Speaker Feliciano Belmonte Jr. said Congress may have failed to pass the Bangsamoro Basic Law but it contributed to the continuing peace process by bringing all sides into the debate over the creation of a new autonomous region.
Congress adjourned on Feb. 3 with the BBL or House Bill No. 5811 still mired in what is termed the period of turno en contra or interpellation, the last step before the bill is put to a vote on second reading. If approved, it would yet be presented to the plenary for third and final approval.
Belmonte said the 51 public hearings, 200 hours of committee level debates and eight months of consultations on the BBL amounted to “time well spent to prove the House’s sincerity” in working for peace in Mindanao.
“The House members ensured that in addressing issues of political and fiscal autonomy, every voice would be heard from the entire political spectrum,” said Belmonte.
Everyone included
Belmonte also said the proceedings were marked with “openness” as nobody was locked out of the deliberation process.
“These lessons will feed into the institutional memory of Congress. It will help us move forward as a nation, as we must, when the 17th Congress convenes in July,” Belmonte said.
The negotiators of the peace agreement, from the side of the government as well as the secessionist Moro Islamic Liberation Front, however, expressed disappointment that the BBL did not pass in Congress.
The negotiations were facilitated by Malaysia and backed by the powerful Organization of Islamic Cooperation.
The Palace, which had lobbied strongly for the passage of the BBL, had hoped a peace settlement ending over 40 years of secessionist war in resource-rich Mindanao would be one of the highlights of President Aquino’s presidency.
State within state
It was the second negotiated agreement with the MILF to be thumbed down—the first in 2008 when an agreement for redrawing a Bangsamoro homeland negotiated by the Arroyo administration was declared unconstitutional by the Supreme Court.

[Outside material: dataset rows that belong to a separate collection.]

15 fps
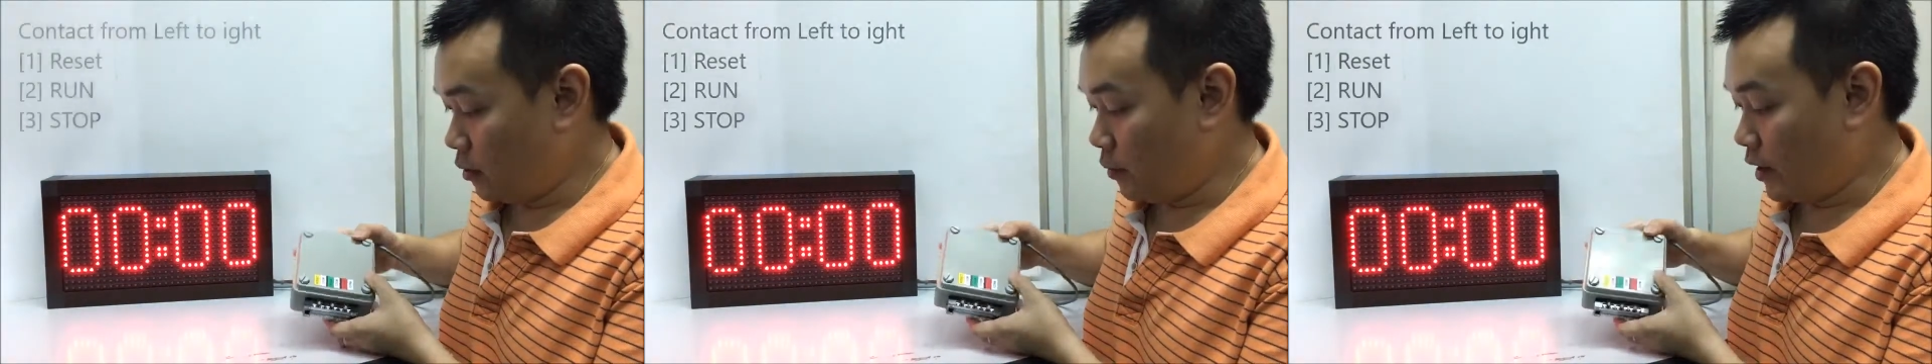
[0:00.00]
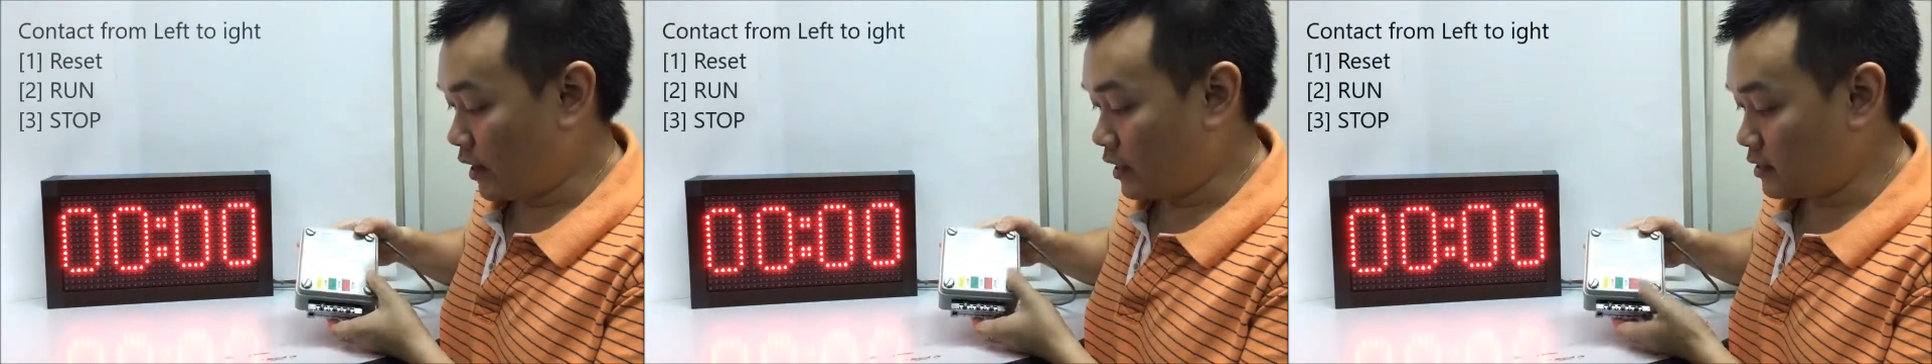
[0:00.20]

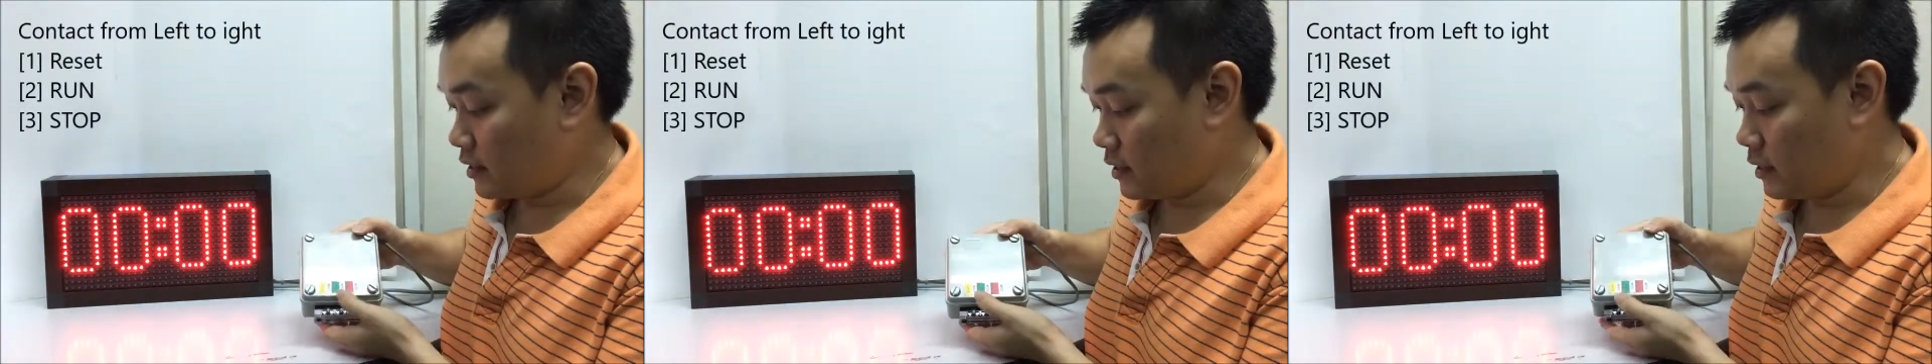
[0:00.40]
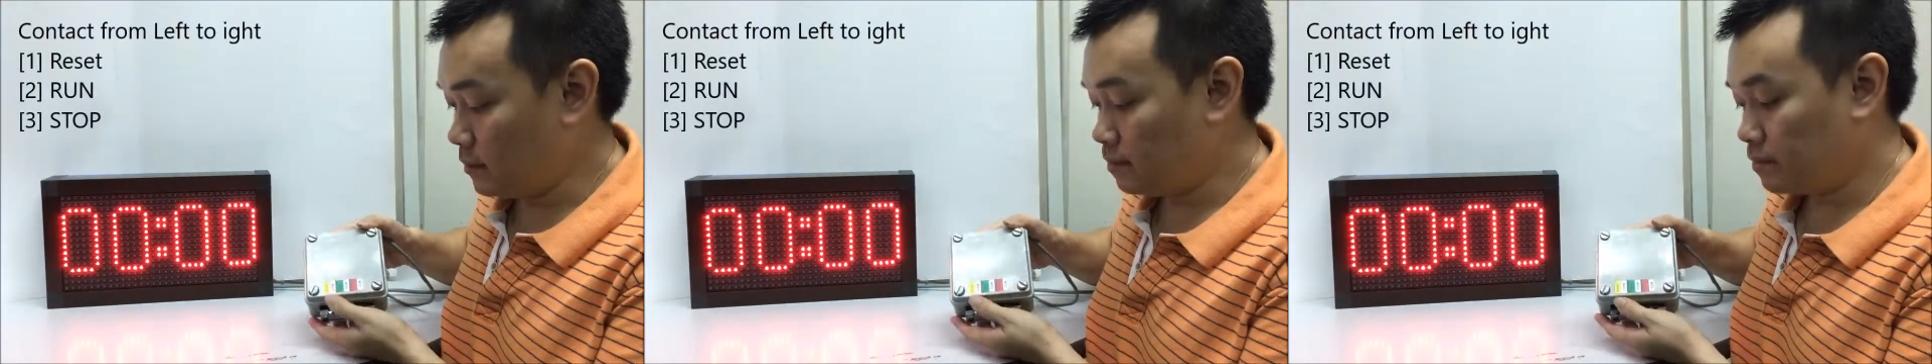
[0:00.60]
Where you can
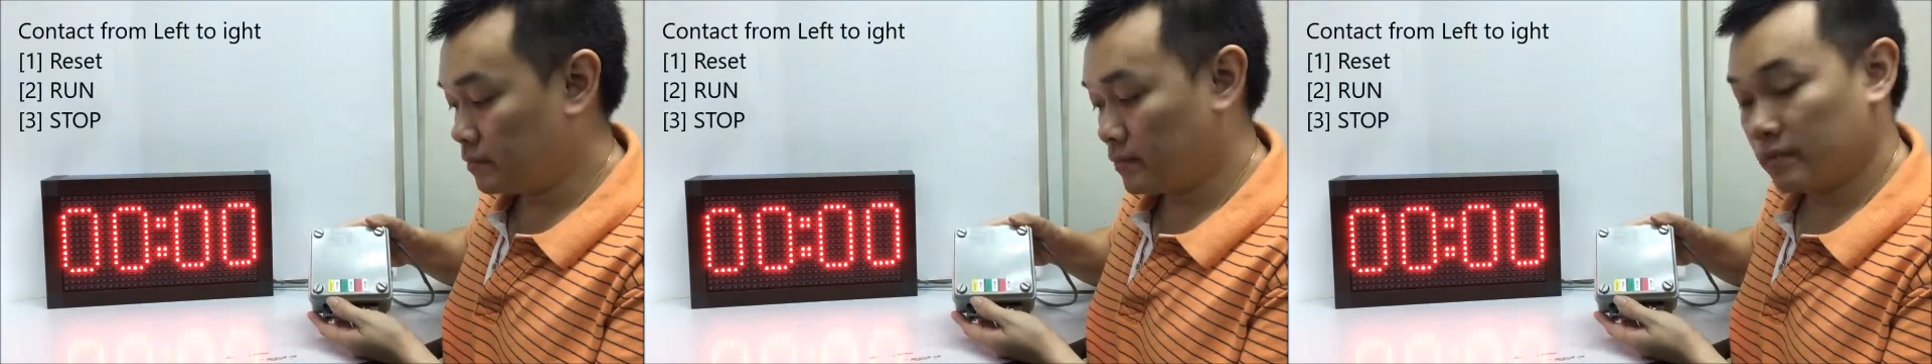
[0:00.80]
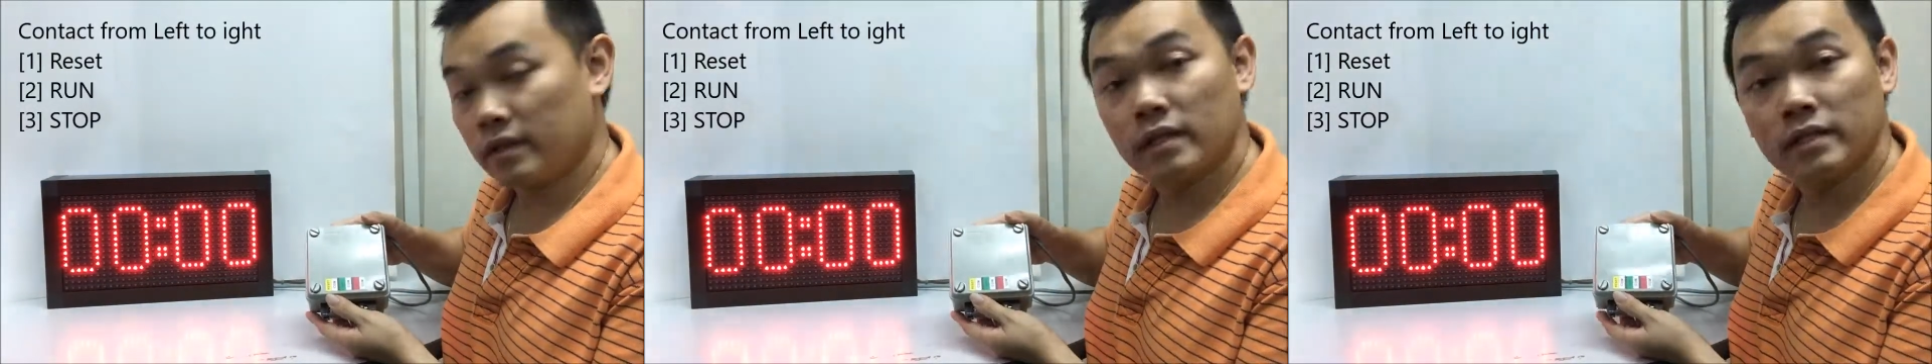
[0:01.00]
see,
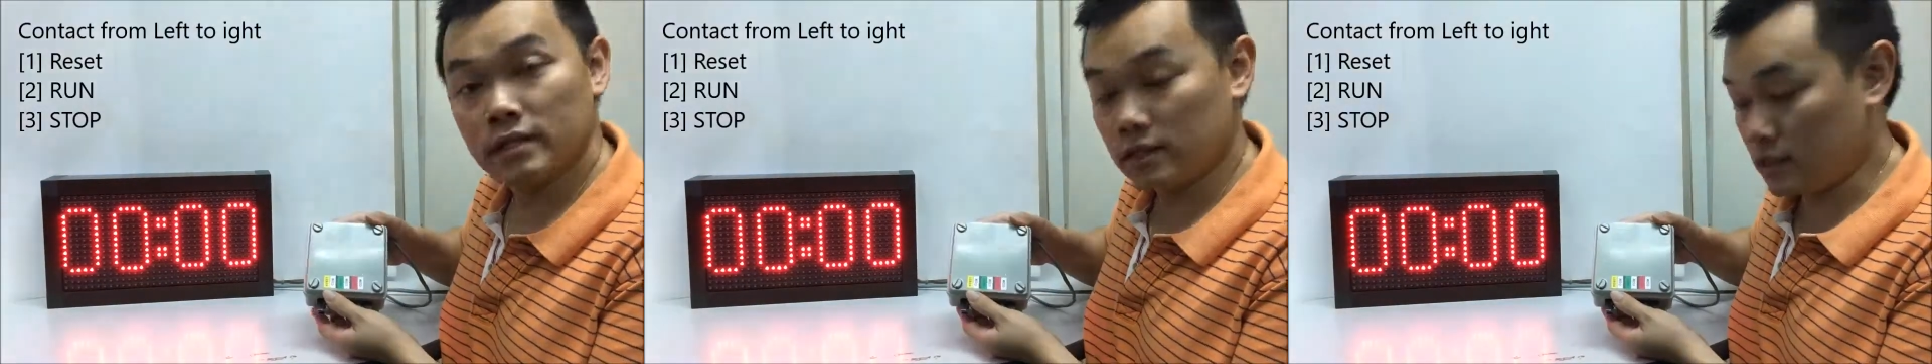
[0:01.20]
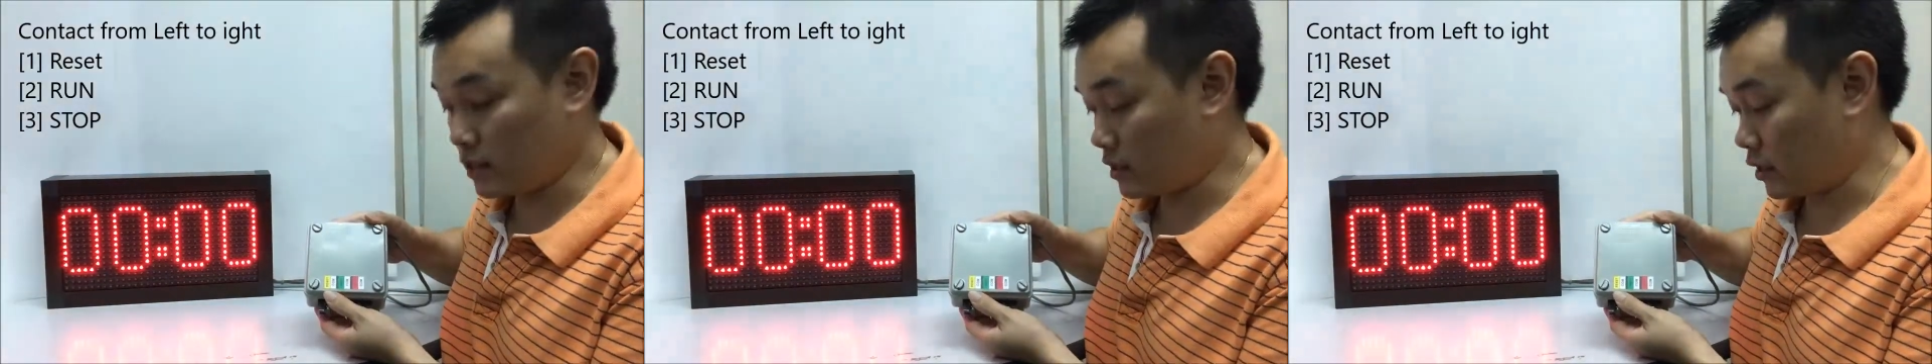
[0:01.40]

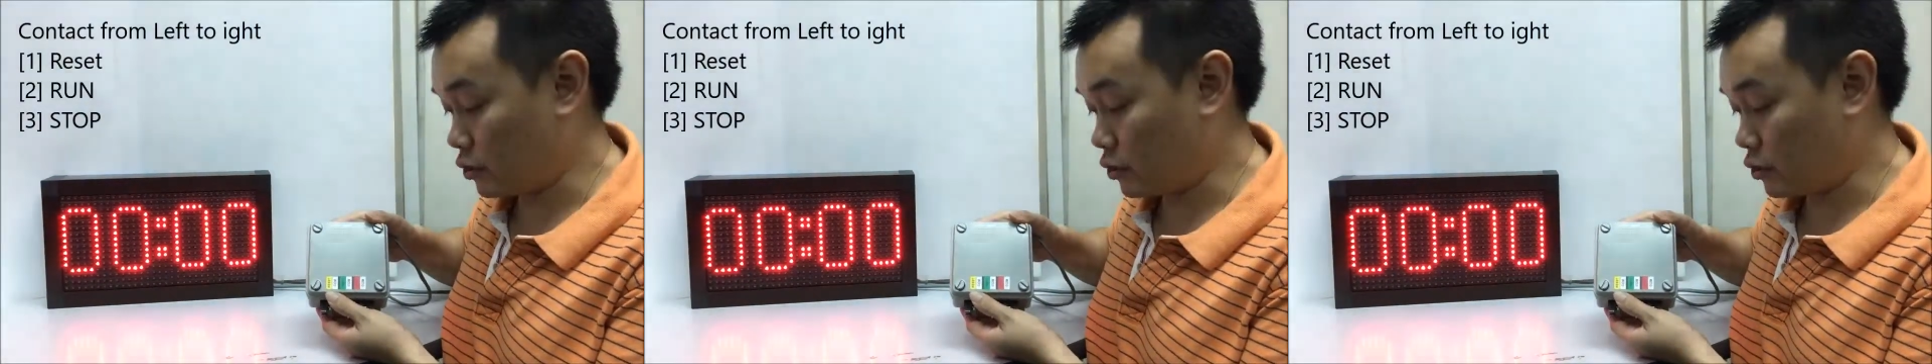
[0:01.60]
this is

Many senators said the new BBL still contained unconstitutional provisions tantamount to creating a state within a state. Sen. Ferdinand Marcos Jr., chair of the committee on local government, submitted in August last year a substitute draft of the BBL which reportedly revised 80 percent of the original measure endorsed by Malacañang.
Senate President Franklin Drilon also announced recently that the upper chamber would not be able to take up the BBL.
A new president and Congress will step up in June after the May elections.
The BBL will have to be refiled in the two chambers of the next Congress, and go through the legislative mill all over again.